Streamed batch training with manual update - scaling considerations


#1

Hi there

related:


My starting point is http://edwardlib.org/tutorials/batch-training in which the tutorial makes a note of setting a scale factor of

N/M

Like the two related posts up the top i’m interested in running VI in a streaming context. Regarding the initialisation of ed.KLqp I have a few confusions

  1. Is the scale parameter only relevant if one uses inference.run at first with N > M training data points.

  2. Is n_samples only relevant if one uses an inference. run. call? I.e. if from the beginning if you have a large amount of data to train first on, and then the model is exposed to completely new data in a streaming situation. If not where does this fit in

  3. In the case of having no data initially, and then acquiring data accumulating into buffers of size M, is it enough to simply have N=M giving a scale of 1 ?

cheers!


#2

To some degree, yes. It’s used generally to scale any computation with respect to the random variables. For example, you might use it for masking.

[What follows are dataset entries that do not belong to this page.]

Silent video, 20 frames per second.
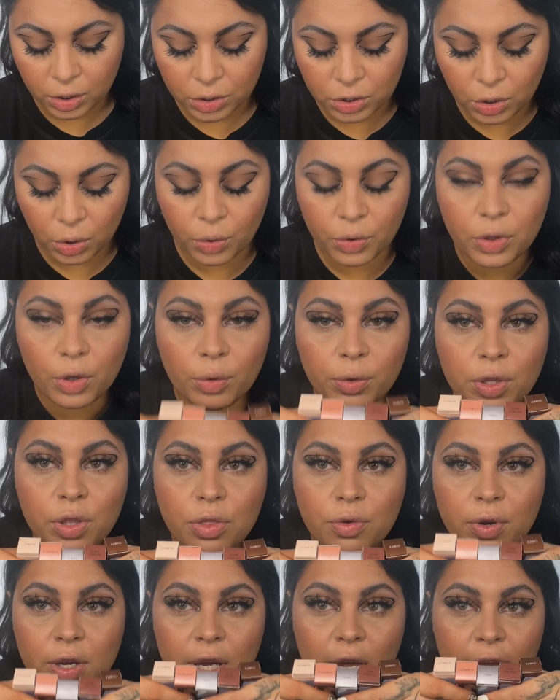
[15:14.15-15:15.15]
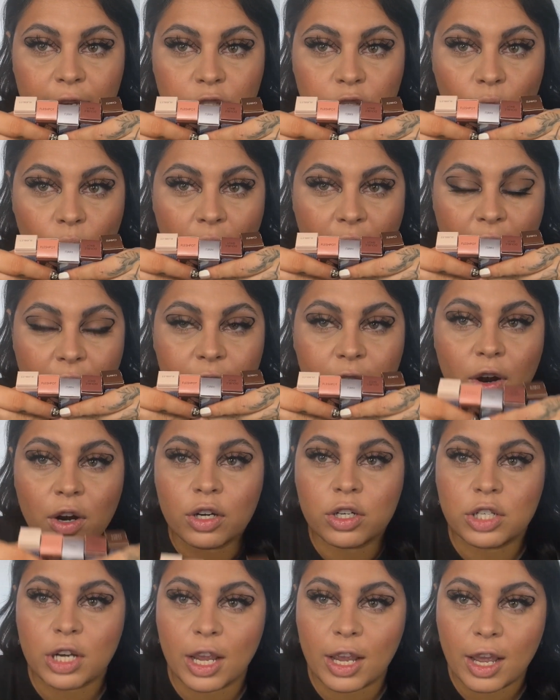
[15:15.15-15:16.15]
So the only three I don't have are
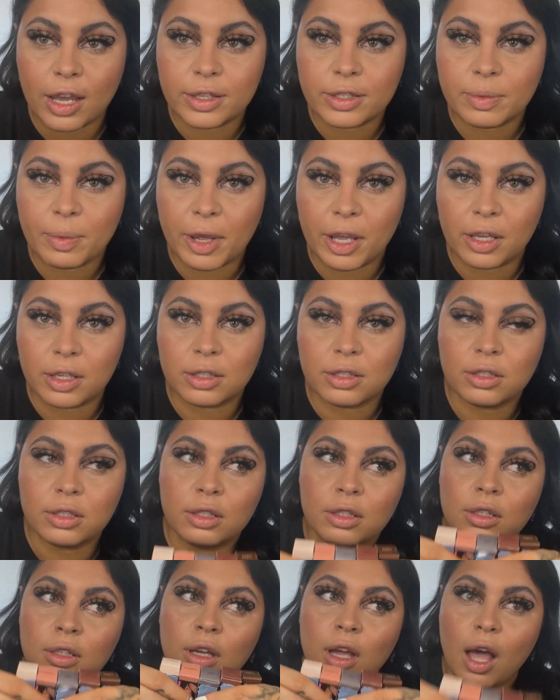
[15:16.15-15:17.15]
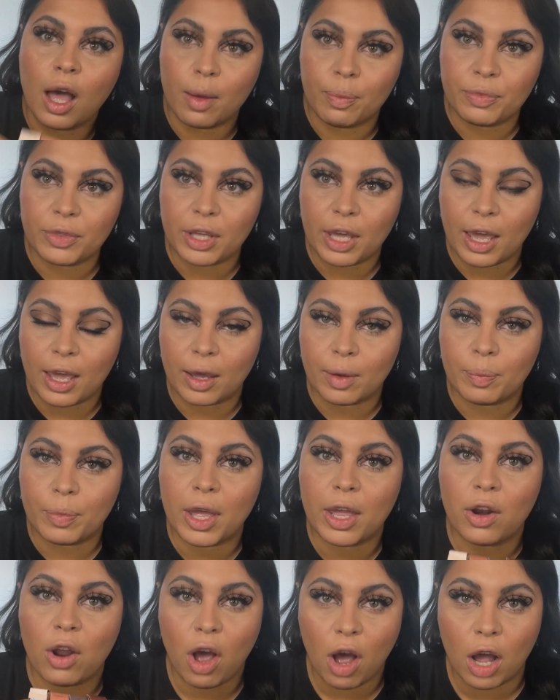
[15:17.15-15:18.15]
Shanghai Spice, Up the Amp,
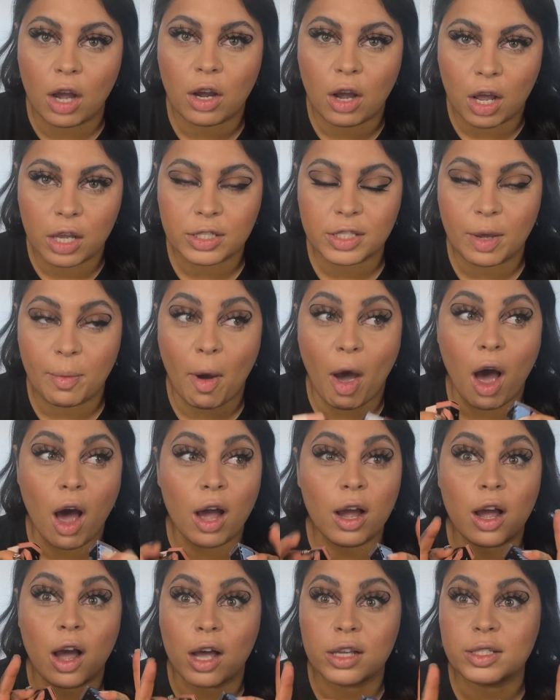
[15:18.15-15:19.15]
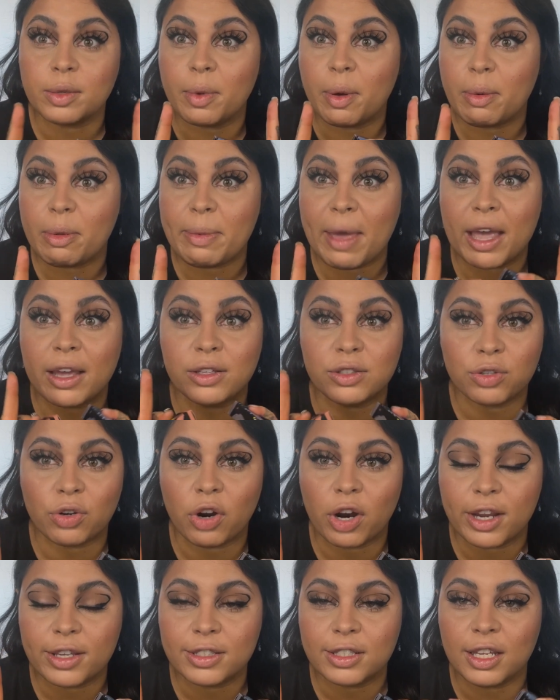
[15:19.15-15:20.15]
and Hot Gossip. Hot Gossip coming back is
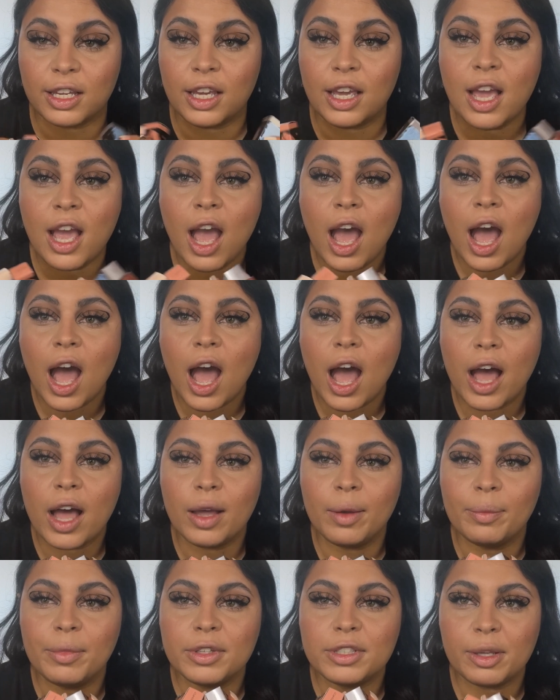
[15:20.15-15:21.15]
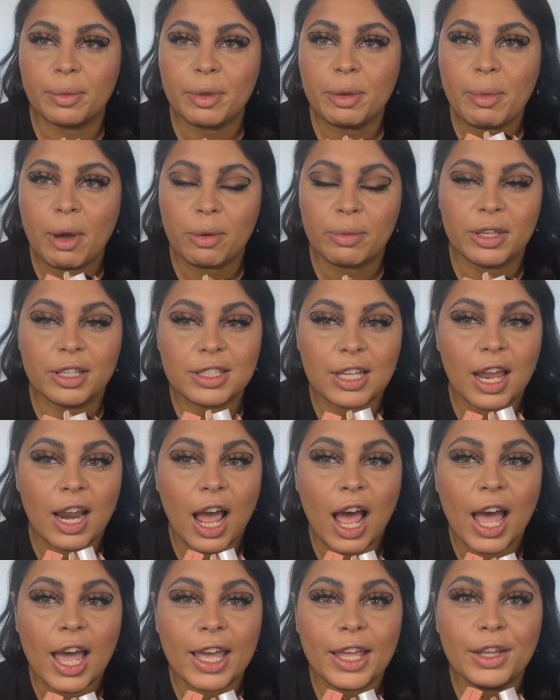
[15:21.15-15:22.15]
crazy. Something about me is that
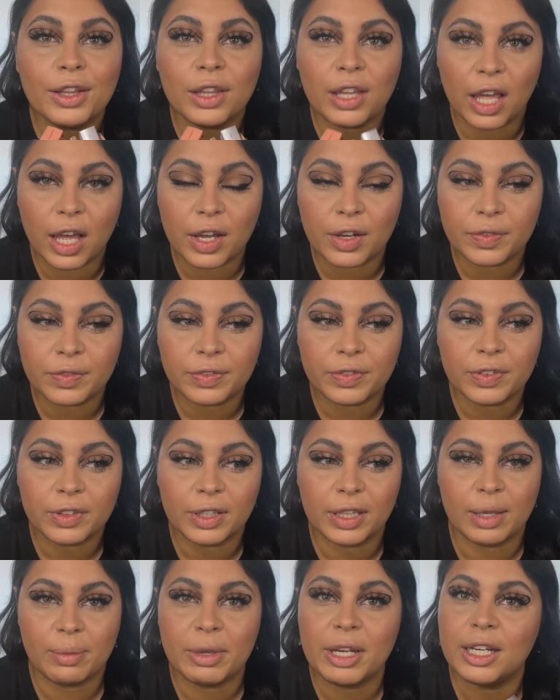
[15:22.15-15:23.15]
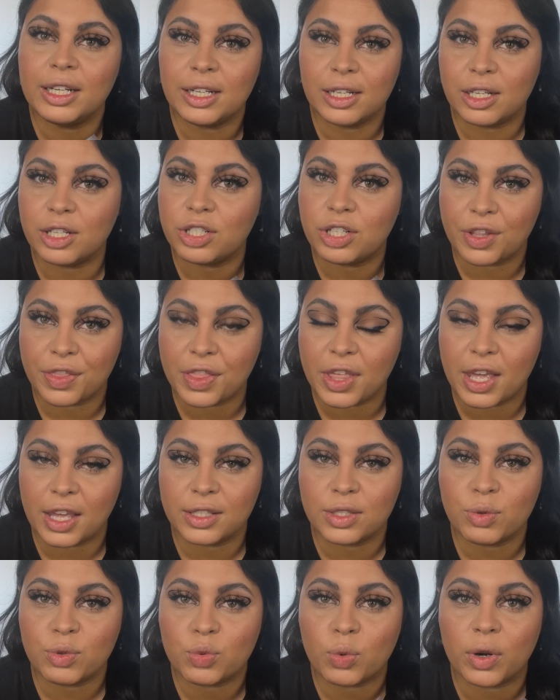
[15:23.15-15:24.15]
I love limited edition
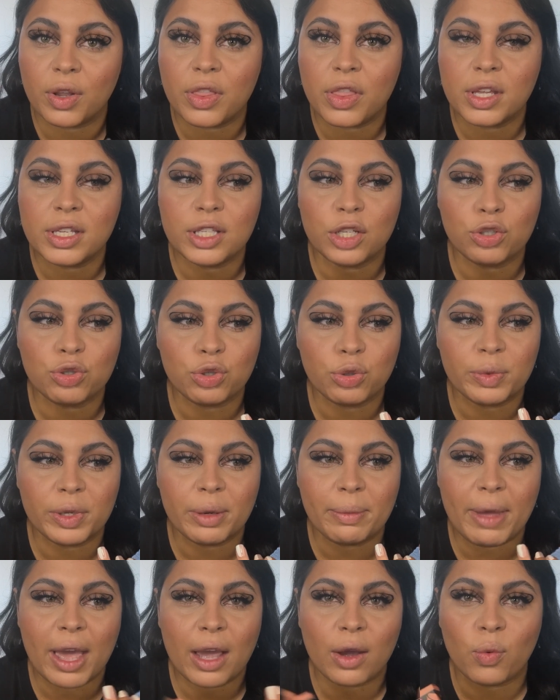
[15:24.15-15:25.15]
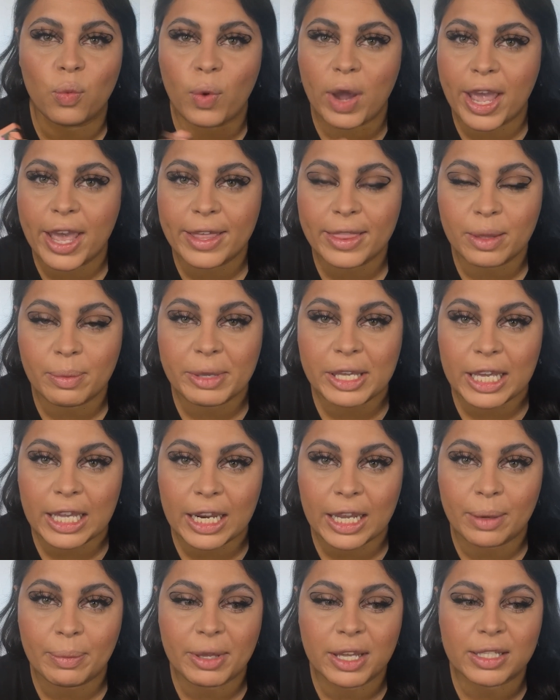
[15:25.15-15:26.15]
things. It was one of the things that drew me to MAC way in the
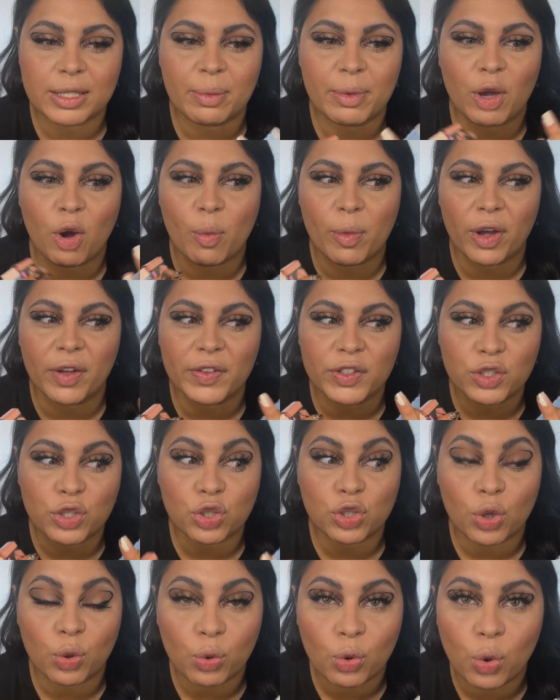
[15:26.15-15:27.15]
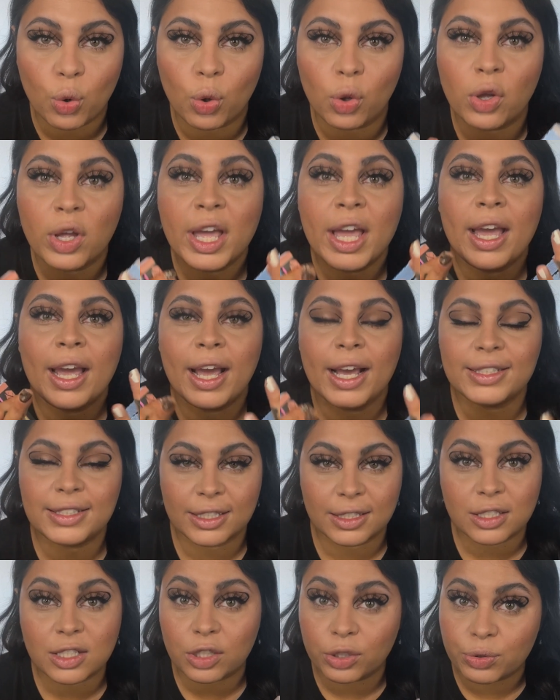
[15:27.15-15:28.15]
beginning because I'm like, oh my God, this is so cool. It's
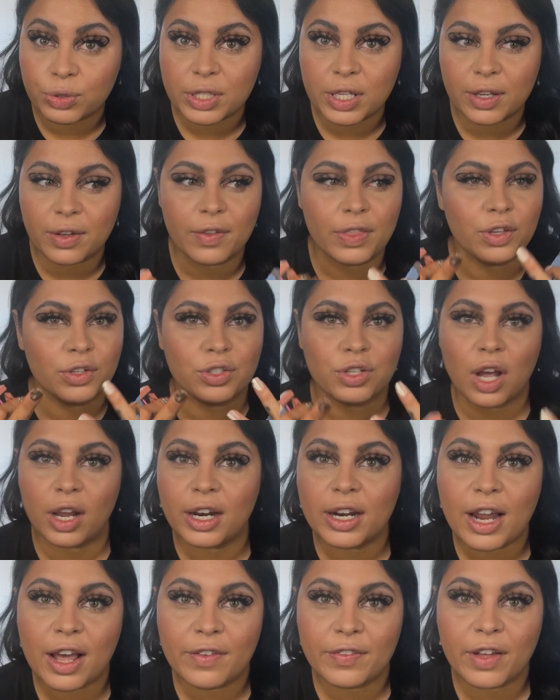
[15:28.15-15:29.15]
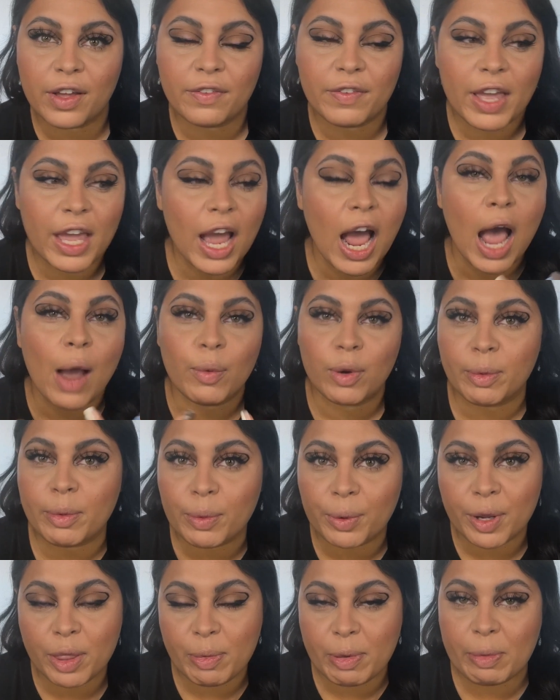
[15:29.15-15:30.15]
exclusive. There's not enough of it. I want to be
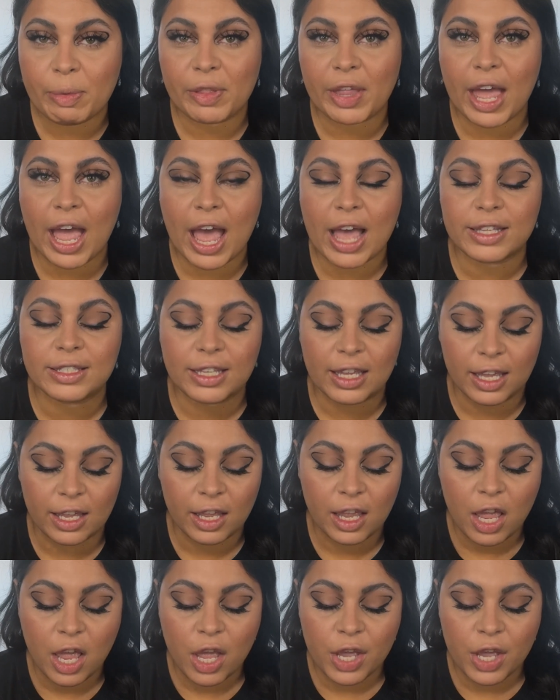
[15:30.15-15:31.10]
one of the people that has it.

n_samples is an algorithm hyperparameter in ed.KLqp, representing the number of samples to estimate the gradient of the loss function. It is always relevant whenever running the algorithm.

That would only work if after each streaming batch, you re-set the prior distribution to be the inferred posterior from the batch. Otherwise, imagine you had a billion streaming points, with a batch size of 1; without scaling the likelihood by 1 million, the prior overwhelms the likelihood so the posterior will not differ much from the prior.

The discussion in Iterative estimators ("bayes filters") in Edward? provides most detail.


#3

thanks Dustin, that clears things up